PATRIOTS LINEBACKER ELANDON ROBERTS
Q: What was your reaction on being named a captain this year?
ER: It was a great feeling, of course, to be respected on that level. At the same time, I'm just doing what my job is. Being a captain, it's just another job to do and I'm going to take it with pride and respect the position.
Q: What's on your shirt?
ER: Oh, it's my own little thing. I forgot I had it on, just something I go by and what-not.
Q: What do you mean?
ER: Well, you know, everybody kind of has their own darkgrind. Like you, you guys come and you make a story. When you guys are grinding for a good story or how to take on something, you're in kind of a darkness and you can talk to your colleagues about it, your wife sometimes, your children. Sometimes, they don't always understand that grind and it's nothing on them, it's just your grind is just more to you. Darkgrind, to me, when I'm out here grinding and going day-to-day – all of the personal stuff aside, what I tell my wife or my mom and my dad – I'm feeling like while I'm grinding the way I'm grinding, they'll never understand. It's not a shot at them, but it's just because it's your own personal grind. So, you're kind of always in the dark with it, so it's like a darkgrind.
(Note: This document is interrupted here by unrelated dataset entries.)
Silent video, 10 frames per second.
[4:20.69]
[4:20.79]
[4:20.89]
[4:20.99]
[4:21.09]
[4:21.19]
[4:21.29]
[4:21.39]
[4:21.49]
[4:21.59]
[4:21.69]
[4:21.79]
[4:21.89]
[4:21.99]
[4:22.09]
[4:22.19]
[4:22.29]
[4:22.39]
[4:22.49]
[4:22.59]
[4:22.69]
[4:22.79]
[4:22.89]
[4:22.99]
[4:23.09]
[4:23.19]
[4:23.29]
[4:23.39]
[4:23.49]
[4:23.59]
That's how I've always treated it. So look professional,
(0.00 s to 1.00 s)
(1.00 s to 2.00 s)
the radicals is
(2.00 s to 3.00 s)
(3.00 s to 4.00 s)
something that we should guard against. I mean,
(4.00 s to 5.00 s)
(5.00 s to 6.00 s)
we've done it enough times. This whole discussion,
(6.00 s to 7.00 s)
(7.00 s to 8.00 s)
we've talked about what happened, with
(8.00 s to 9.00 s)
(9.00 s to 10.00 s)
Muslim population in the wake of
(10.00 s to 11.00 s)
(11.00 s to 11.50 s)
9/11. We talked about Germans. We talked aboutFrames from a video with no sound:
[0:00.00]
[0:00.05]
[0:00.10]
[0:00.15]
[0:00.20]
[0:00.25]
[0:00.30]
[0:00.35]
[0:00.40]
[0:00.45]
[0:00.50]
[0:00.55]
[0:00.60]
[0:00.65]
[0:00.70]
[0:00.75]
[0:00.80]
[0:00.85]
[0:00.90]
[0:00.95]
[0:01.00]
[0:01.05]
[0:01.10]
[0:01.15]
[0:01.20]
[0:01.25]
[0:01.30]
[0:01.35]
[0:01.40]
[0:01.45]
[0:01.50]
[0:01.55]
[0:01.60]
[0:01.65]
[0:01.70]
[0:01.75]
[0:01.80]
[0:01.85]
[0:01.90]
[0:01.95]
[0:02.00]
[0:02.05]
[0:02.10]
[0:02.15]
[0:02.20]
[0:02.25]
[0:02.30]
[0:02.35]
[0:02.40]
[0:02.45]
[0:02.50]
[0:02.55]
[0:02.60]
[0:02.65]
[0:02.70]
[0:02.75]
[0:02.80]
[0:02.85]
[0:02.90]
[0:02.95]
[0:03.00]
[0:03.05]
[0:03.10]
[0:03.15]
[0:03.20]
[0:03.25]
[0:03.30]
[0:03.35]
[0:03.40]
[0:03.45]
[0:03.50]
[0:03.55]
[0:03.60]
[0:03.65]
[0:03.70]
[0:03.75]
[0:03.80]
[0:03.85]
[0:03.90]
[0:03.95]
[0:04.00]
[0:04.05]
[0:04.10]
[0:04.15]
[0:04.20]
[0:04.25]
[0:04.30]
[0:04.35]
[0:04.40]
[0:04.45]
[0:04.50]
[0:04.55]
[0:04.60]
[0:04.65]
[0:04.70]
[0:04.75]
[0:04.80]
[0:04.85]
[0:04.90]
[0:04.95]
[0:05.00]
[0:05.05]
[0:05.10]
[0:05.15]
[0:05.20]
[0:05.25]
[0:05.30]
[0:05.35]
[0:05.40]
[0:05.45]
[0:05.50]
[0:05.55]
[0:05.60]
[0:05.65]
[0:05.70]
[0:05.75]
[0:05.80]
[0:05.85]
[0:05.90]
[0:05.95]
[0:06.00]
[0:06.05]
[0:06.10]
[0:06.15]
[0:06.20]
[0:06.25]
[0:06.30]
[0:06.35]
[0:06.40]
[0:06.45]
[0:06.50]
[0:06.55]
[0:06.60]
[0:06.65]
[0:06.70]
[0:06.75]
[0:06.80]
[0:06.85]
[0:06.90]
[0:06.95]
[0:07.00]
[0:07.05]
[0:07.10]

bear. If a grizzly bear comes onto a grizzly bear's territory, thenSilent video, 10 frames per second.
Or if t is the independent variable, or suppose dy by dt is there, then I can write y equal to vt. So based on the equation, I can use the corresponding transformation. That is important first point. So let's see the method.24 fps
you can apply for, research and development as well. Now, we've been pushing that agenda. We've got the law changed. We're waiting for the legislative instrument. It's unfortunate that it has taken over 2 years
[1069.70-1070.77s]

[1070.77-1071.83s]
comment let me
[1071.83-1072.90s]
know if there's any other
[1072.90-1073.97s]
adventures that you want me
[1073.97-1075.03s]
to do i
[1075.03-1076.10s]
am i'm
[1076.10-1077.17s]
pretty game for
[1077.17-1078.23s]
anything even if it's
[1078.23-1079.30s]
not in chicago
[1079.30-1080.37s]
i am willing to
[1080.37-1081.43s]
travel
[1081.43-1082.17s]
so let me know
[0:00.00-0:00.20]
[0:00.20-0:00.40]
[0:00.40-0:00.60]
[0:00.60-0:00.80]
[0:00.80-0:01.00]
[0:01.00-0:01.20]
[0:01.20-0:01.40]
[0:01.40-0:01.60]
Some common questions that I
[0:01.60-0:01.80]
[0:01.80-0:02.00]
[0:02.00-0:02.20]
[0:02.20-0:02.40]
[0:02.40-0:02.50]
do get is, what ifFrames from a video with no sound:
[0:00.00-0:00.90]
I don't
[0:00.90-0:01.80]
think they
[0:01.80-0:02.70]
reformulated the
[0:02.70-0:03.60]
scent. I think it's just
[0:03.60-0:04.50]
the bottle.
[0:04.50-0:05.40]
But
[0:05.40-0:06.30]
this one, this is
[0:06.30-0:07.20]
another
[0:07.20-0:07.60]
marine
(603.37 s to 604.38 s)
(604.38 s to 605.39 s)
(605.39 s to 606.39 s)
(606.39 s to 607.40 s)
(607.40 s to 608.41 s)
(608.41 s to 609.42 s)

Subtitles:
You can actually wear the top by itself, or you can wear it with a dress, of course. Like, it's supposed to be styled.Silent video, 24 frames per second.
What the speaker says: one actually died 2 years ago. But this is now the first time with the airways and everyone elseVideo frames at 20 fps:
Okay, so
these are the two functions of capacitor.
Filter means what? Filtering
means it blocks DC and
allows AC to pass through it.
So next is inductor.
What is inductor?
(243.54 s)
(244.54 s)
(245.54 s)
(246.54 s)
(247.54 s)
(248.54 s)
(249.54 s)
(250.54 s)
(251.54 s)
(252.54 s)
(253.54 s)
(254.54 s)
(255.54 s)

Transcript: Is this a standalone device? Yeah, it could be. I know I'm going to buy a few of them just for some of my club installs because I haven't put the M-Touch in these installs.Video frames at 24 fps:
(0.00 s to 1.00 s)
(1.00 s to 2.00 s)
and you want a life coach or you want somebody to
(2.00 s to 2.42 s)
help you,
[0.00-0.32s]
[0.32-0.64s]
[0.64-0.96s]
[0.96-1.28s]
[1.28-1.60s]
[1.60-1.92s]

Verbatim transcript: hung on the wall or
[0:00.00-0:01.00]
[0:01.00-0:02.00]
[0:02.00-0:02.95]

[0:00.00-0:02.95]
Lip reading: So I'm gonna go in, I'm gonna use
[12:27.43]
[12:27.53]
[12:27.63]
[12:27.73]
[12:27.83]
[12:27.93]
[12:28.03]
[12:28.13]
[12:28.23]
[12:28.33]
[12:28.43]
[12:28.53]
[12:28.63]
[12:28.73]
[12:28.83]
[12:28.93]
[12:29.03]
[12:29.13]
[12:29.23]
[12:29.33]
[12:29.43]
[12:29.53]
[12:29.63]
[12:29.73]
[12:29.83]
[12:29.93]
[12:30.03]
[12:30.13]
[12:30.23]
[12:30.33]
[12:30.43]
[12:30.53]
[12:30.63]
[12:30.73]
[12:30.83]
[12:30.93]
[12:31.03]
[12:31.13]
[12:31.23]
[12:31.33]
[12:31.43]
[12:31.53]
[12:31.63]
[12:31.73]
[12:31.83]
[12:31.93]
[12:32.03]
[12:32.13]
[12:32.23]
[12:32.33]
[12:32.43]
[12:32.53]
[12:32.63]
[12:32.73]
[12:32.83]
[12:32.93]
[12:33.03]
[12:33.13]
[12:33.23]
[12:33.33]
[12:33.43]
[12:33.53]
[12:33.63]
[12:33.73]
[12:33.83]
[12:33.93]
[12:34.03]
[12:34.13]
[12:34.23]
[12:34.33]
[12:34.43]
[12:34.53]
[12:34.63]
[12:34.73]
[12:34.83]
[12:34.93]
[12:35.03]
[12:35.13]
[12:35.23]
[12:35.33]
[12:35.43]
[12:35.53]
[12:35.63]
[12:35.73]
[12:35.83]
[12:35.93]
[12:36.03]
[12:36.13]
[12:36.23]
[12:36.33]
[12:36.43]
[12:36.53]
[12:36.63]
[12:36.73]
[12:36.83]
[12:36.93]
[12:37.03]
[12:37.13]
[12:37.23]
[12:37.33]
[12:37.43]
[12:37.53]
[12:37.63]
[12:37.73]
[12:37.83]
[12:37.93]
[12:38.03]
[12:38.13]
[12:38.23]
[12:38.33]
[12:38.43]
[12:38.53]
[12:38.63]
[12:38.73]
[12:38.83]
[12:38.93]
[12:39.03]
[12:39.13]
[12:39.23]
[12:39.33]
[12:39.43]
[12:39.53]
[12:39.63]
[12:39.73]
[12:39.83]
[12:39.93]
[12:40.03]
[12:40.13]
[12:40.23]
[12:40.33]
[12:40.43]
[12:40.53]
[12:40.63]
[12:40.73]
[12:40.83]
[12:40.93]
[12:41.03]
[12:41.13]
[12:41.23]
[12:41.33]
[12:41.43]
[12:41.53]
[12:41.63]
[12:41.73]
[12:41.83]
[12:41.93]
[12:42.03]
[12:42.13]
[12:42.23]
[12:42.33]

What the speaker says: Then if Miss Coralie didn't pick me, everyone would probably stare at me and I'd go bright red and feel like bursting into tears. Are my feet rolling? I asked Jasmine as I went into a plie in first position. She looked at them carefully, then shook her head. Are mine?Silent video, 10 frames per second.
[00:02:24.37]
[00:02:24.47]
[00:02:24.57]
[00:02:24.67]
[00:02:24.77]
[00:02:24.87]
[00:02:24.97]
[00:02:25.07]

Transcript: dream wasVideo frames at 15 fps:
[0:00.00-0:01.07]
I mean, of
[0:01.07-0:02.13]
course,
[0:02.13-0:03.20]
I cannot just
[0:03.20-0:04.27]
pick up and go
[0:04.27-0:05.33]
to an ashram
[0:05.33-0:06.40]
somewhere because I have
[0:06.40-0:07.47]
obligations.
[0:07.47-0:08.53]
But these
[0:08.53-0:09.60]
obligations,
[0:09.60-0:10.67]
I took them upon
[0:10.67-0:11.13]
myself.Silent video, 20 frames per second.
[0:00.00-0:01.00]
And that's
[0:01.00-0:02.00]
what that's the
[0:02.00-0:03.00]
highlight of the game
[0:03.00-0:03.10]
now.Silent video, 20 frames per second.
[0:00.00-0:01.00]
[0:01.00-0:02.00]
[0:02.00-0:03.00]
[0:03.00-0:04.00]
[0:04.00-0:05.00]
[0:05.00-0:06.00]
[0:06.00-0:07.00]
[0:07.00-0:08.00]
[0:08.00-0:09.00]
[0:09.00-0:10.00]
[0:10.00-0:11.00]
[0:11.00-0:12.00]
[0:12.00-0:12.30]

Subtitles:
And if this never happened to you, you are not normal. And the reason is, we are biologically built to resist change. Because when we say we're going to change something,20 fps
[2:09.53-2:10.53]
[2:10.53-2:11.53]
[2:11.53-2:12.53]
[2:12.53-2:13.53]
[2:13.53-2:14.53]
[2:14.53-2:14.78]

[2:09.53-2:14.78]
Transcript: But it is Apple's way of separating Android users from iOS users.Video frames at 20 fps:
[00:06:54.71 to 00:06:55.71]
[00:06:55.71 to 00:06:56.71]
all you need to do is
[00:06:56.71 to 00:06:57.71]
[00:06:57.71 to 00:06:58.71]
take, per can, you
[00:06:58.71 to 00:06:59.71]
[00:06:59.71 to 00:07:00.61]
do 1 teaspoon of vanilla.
Q: Do you feel like you could share any part of that with your teammates, and sharing that may have helped you become a captain?
ER: Well, I've been saying darkgrind for a long time, so a lot of my teammates know about it, yeah.
Q: Where were you when you found out?
ER: I found out yesterday during team meeting.
Q: How would you describe your leadership style?
ER: Sometimes I just feel like being a leader is sometimes – you know, when you're doing certain things and when you're helping certain people and when you lead in a certain way – there's no book on how to be a leader. It's just kind of comes. Like I said, it was a humbling experience. My teammates wanted me to be one of their captains, and I'm going to respect the role each day.
Q: What did you learn from Devin McCourty and Dont'a Hightower when you were a young player that helped you become one of the leaders on this team?
ER: To be honest, I learned a lot from that whole locker room. Even though you have your team captains, you have a lot of leaders in the locker room each day. Even though I was recognized – trust me, I feel great about it – but I know there's guys in there, too, that can easily be a team leader, team captain. Just because they don't have the title, I still look at them as a leader. I still look at the ways they're going about themselves, and that whole locker room shows a lot of leadership in it.
Q: How does captain Elandon Roberts compare to rookie Elandon Roberts?
ER: Every day you come to work and you try to grow. Take it one step at a time, one day at a time, and that's me. I feel like from my rookie year until now, it's a lot of growing, and there's still a lot you can do to grow. Each day, I come into the building for my teammates, my coaching staff, anybody in the building, Mr. [Robert] Kraft. I'm just trying to be a better Elandon each day.
Q: Your growth hasn't just been on the field. Can you talk about how your off-the-field experiences have helped you grow as a person?
ER: It's been a great experience this year, even before the season started. I got married to my wife. My wife was pregnant and we just had our first child – a little girl on August 22nd, right before the Thursday night game, so there was some excitement man. Just a lot of blessings. My team knew about it, the coaching staff knew about it, and they were right behind me and excited for me. That's the most important thing, when your family is excited and you come to work and all of your teammates and coaching staff are excited for you. That was a great experience, also. Seeing that child come out, I experienced that for the first time. There's no better feeling.
Q: What was it like when you got to tell your family about being elected captain?
ER: It was great. They were excited. I was kind of focused on the day because at the end of the day we're here to get a job done. When I got back to my locker I had a few text messages, and it was very humbling. I'm definitely honored.
Q: How does it feel to be in the same breath as a captain with some of the storied players who played the position with this honor before you, like Dont'a Hightower, Tedy Bruschi, Willie McGinest and Jerod Mayo?
ER: Like I said, it's humbling because you know the guys that have been in the meetings. It's a role that you shouldn't, and I feel like none of those guys that were in the role, took it lightly. I'm going to do the best in this role for my team.
Q: Are you going to do anything different as a captain or just do what you've been doing because it helped you earn the role?
ER: I'm still doing the same things that I do. That's it. Like you said, it kind of got you there. But with it – it doesn't bring pressure or anything like that, I wouldn't say – but you hold yourself to a different standard because you know your teammates and your coaching staff hold you to a different standard because of that title. So, that's it.